The accounts most at danger are the ones you don't use very much. If a thief can get hold of one of these numbers, often by compromising a website where you used the card to make a purchase a long time ago, they can sometimes put quite a few charges on the card before getting caught. If identity theft is a worry for you, think about closing these infrequently used accounts first. An even better alternative: Avoid identity theft in the first place by practicing good credit card safety measures, such as only purchasing on secured, trusted sites using secure Wi-Fi.
2. High Interest Rates or High Fees
Cards that cost you money, especially when you aren't getting anything back, can be good candidates for closure. Sometimes, the benefits of a particular card (like one that earns you airline points) can be worth the annual fee. However, many people pay more in fees and interest than a card is worth.

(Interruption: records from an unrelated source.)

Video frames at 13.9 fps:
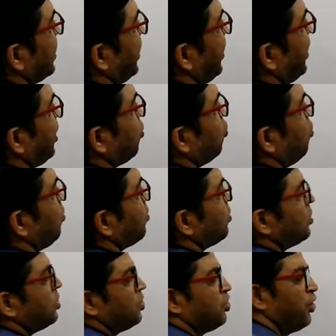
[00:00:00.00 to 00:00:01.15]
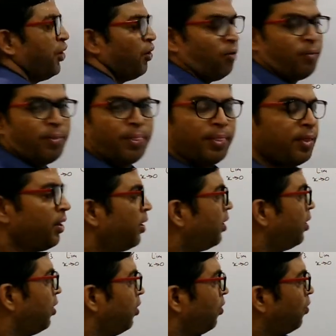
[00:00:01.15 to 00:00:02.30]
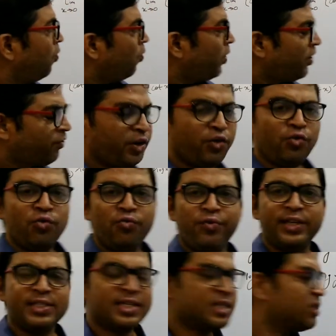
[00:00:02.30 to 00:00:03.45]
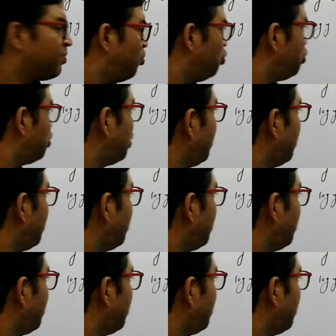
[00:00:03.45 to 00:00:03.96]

is tending to 0. What we do, we just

Before you close a card because of what it costs you, try negotiating with the company. It never hurts to ask for a lower interest rate or a waived fee. The worst the company can do is say "No," and then you can go ahead and close it.
3. You've Already Made Your Major Purchases
If you're planning a major purchase that will require financing, like a car or a home, wait until that is complete before you cancel any credit card accounts. Since your credit score is almost sure to be at least a little bit higher with the cards contributing, it makes sense to wait to cancel them.
Even if canceling your cards won't hurt your credit very much, it could earn you a slightly higher interest rate. While a quarter (or even a tenth!) of a percent may not seem like very much up front, it can mean that you'll pay thousands of dollars more over the life of the loan. That's not worth it!
4. You Have Too Many Cards
While it's generally true that leaving cards open helps your credit, having too many open, in certain scenarios, can actually hurt you. Credit cards are considered revolving credit, which is the worst kind to have. If you have too much, especially in relationship to other types of credit, your score may actually be lower than it would be without a card or two.
In addition, it seems likely that people who manually underwrite loans look negatively on having too many cards open at once. This is mostly anecdotal but, if you're going after one of these loans, it may be wise to close down some cards.
5. When You Can't Stop Spending
No matter how much it hurts your credit, you should shut down credit card accounts if having them open is a spending temptation that you can't resist. If freezing or cutting up your cards doesn't work for you, and there isn't another way to stop yourself from building up more and more debt, then cancelling the cards makes sense.
This is a last-ditch scenario, but I've known more than one person who faced it. Desperate times call for desperate measures, and sometimes it's better to take the credit score hit rather than continue out-of-control spending.
Have you ever cancelled a credit card? What made it worth the hit to your credit score?